Tirando as ilações finais de toda esta análise, conclui-se que o princípio que serve de
base a cada um dos sistemas é distinto, as soluções são diferentes e a técnica jurídica
também. Contudo, efectivamente ocorreu uma notória aproximação entre ambos os
sistemas, principalmente no que diz respeito aos aspetos analisados anteriormente: a
organização administrativa, o direito regulador da Administração, o regime da execução
das decisões administrativas e o conjunto de garantias jurídicas dos particulares.

As diferenças que ainda hoje se mantêm, mais visivelmente, dizem respeito aos
tribunais que fiscalizam a Administração Pública. Na Inglaterra, os comuns, em França,
os administrativos. No primeiro caso estamos perante uma unidade de jurisdição, ao
passo que o segundo apresenta uma dualidade de jurisdições.

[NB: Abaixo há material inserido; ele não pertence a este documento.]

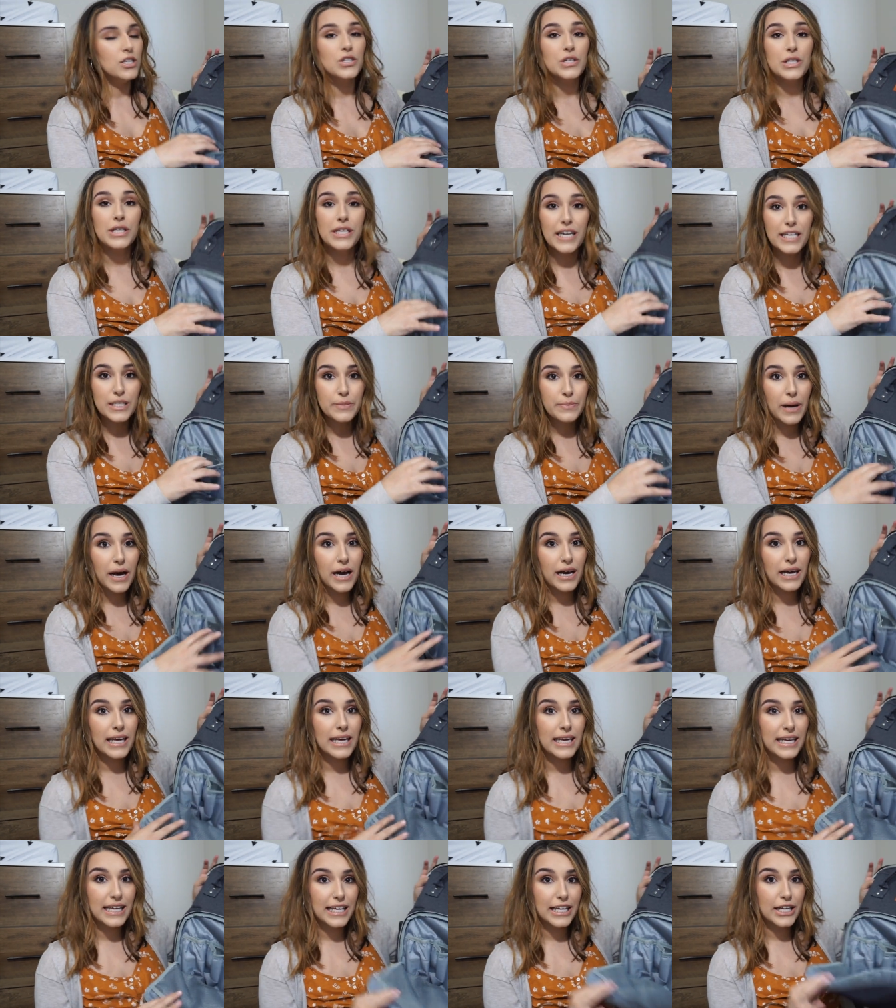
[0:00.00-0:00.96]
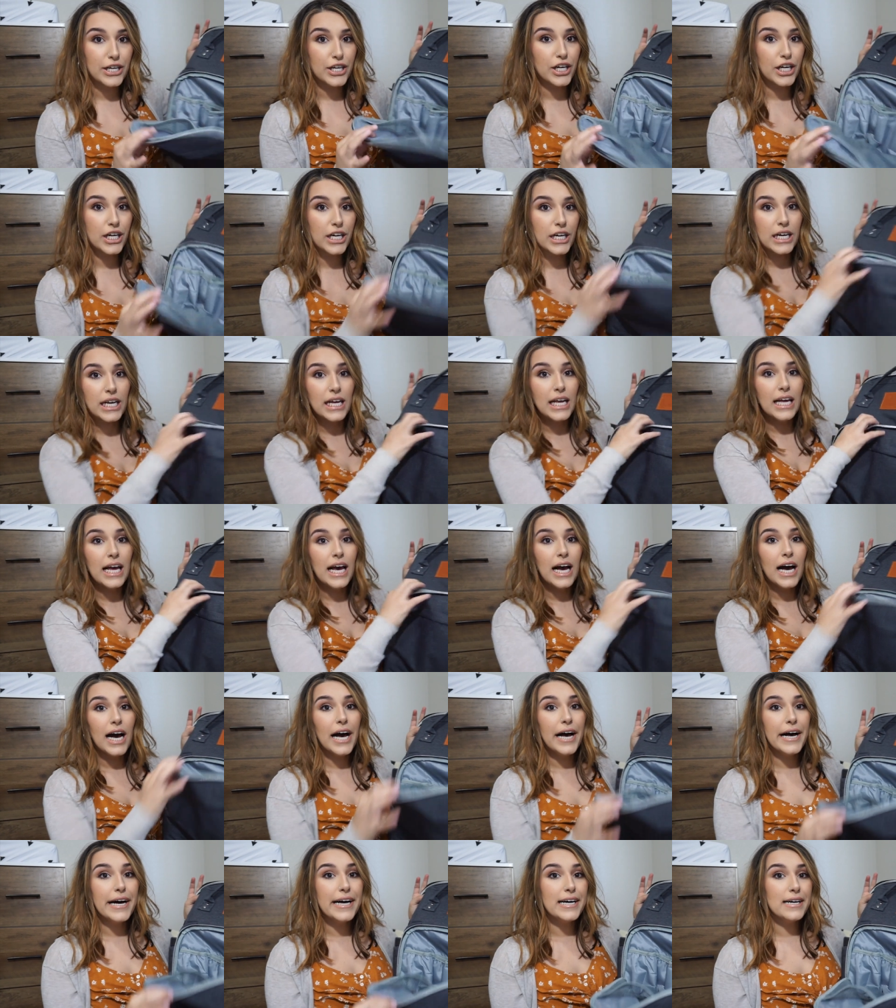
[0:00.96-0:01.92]
So the next pocket here,
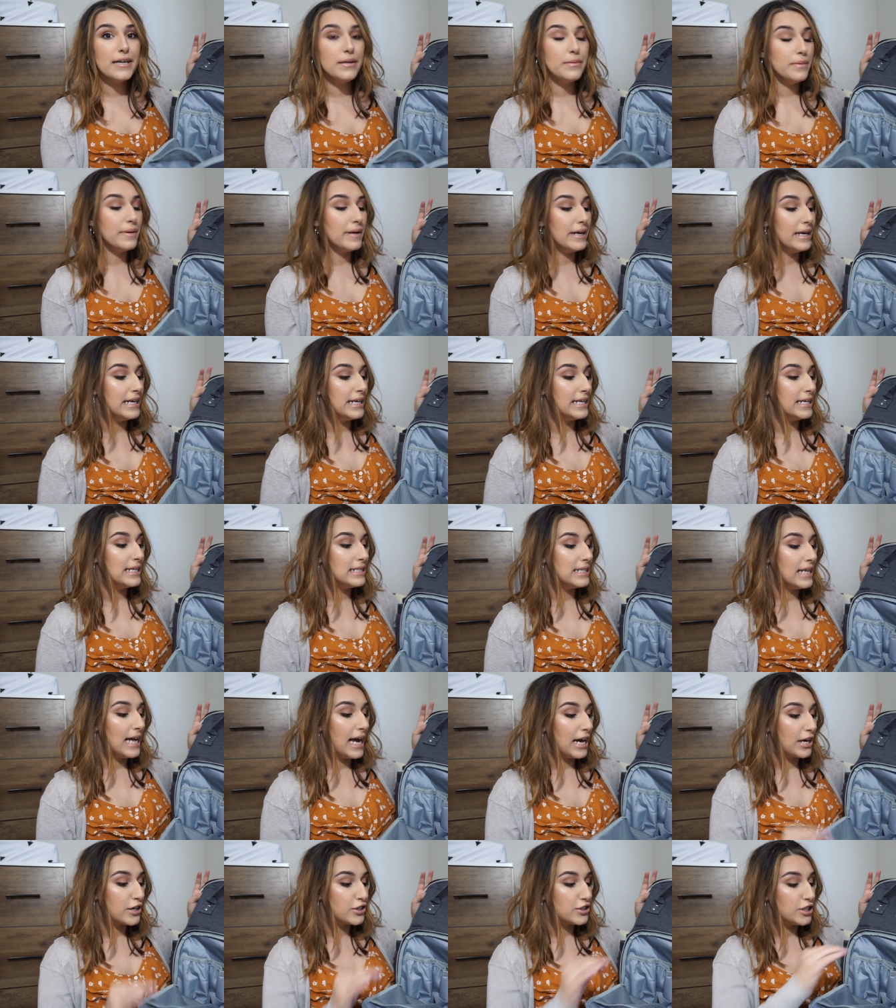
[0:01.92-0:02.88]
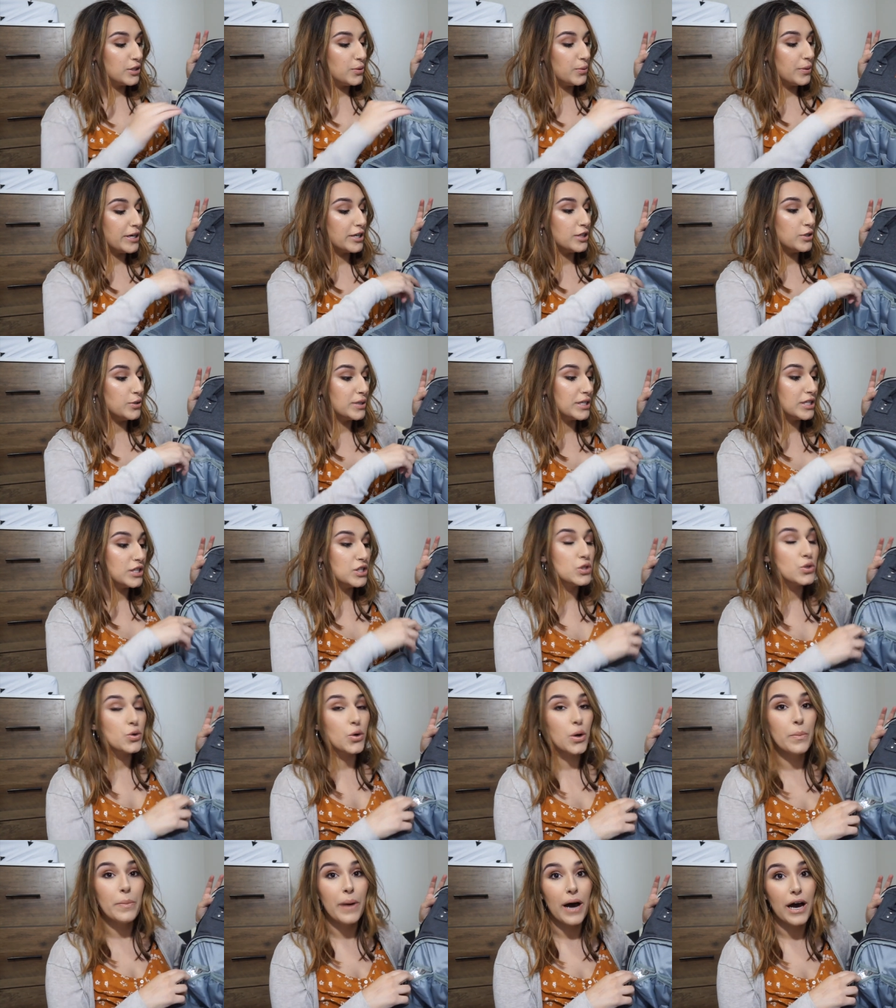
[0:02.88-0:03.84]
um, is actually where you can
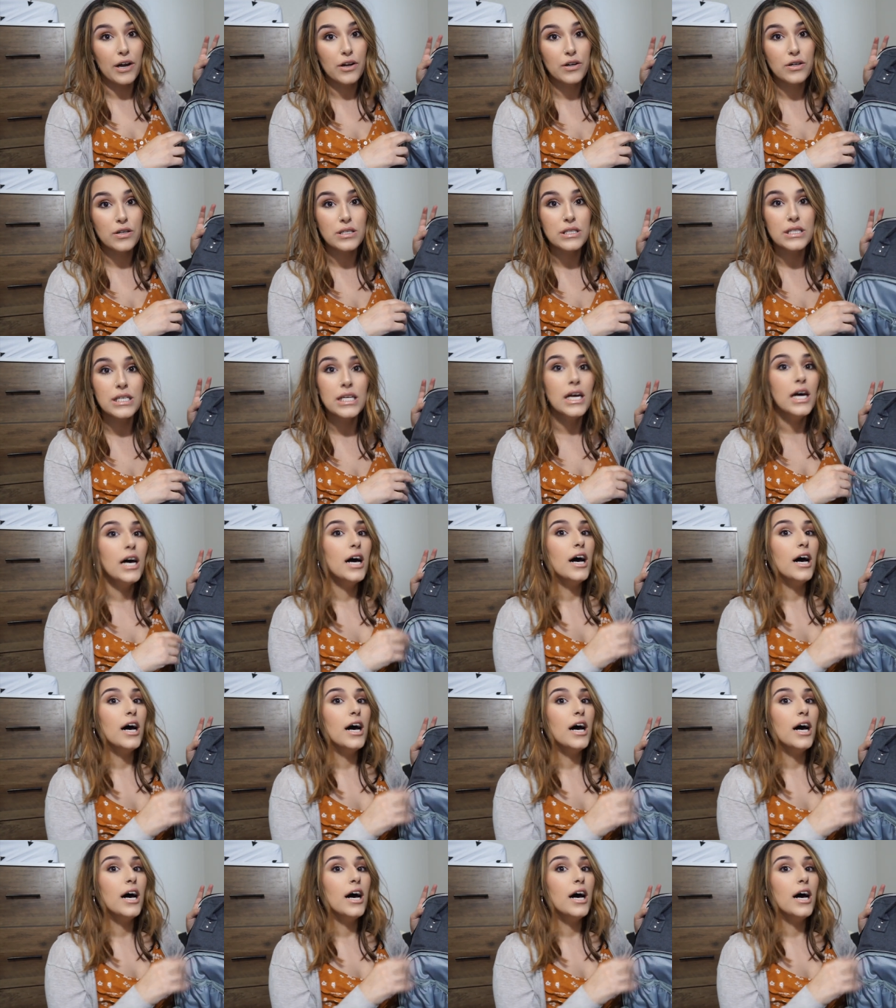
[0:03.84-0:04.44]
store bottles.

A principal diferença entre os dois sistemas consiste no tipo de controlo jurisdicional da


Administração que, no caso inglês, se traduz na subordinação dos litígios entre
Administração e particulares aos courts of law, únicos representantes do poder judicial,
o que não impede que existam tribunais especializados. Ao passo que, no caso francês,
se traduz na subordinação dos mesmos litígios aos tribunaux administratifs, órgãos de
jurisdição especial, divergente da dos tribunais comuns. Há, portanto uma ordem de
tribunais judiciais e, paralelamente, um outra ordem de tribunais administrativos e
fiscais.

Convém porém destacar que esta divergência não pode sustentar a tese de Dicey,
segundo a qual em Inglaterra estamos perante um Estado de Direito e em França não.
Neste caso era Hauriou quem estava certo, uma vez que, apesar de os sistemas serem
diferentes entre si, se trata, na verdade, de duas espécies do mesmo género.

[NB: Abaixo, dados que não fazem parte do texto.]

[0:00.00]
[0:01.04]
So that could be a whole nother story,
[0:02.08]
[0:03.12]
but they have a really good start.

Segundo Vasco Pereira da Silva, actualmente mais releva o grau de especialização que
um sistema oferece, do que a questão da unidade ou dualidade, sendo útil distinguir os
modelos, de acordo com o seu grau de especialização. Deste modo, em Inglaterra a
especialização existe a nível da primeira instância e, em França, em todas as instâncias.

 
Na perspectiva do professor é necessário que haja alguma especialização no que respeita
ao contencioso administrativo, visto que os litígios são bastante complexos e beneficiam
com a especialização dos juízes, graças à qual poderão julgar melhor. É conveniente,
portanto, que a formação seja preparada atendendo aos litígios que se vão decidir. O
facto de um juíz apenas se debruçar sobre questões de Direito Administrativo contribui
para que o domine melhor.

Decisiva tem sido também a participação de França e Inglaterra na União Europeia,


contribuindo, em larga medida, para reforçar a aproximação entre os seus sistemas. A
Europeização conduz à dissolução dos modelos, uma vez que o Direito Europeu supera
a tradição de cada Estado membro e convida à formação de um ius commune, que
transcende os Estados individualmente considerados, para alcançar maior efectividade
de aplicação, o que terá, com certeza, repercussões no Direito Administrativo.

Finalizando, retém-se que atualmente este é um debate meramente histórico, que tem
utilidade por ajudar a perceber as soluções encontradas para o presente. Contudo, os
sistemas já não se distinguem, nem tendencialmente, porque, pesem embora as
características específicas, a convergência é cada vez mais acentuada.

Bibliografia:
DO AMARAL, DIOGO FREITAS, Manual de Direito administrativo – volume I,
Almedina, 4ª edição, 2015

DA SILVA, VASCO PEREIRA, Em busca do acto administrativo perdido, Almedina,


1ª edição, 2016

Apontamentos das aulas teóricas e práticas.